Task statement: Given the entries that follow, write out exactly the lines starting at the one containing "[0:01.00-0:02.00]" and ending at the one containing "Word for word: and", both ends included, and only those.

** Opening Task inputs block **

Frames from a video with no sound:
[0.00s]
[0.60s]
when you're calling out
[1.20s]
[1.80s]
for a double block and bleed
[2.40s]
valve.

** Closing Task inputs block **
** Opening Task inputs block **

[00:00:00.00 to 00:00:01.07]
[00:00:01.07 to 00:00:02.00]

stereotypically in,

** Closing Task inputs block **
** Opening Task inputs block **

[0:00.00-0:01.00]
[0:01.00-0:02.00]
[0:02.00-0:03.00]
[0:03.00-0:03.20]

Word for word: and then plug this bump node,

** Closing Task inputs block **

Answer section:
[0:01.00-0:02.00]
[0:02.00-0:03.00]
[0:03.00-0:03.20]

Word for word: and then plug this bump node,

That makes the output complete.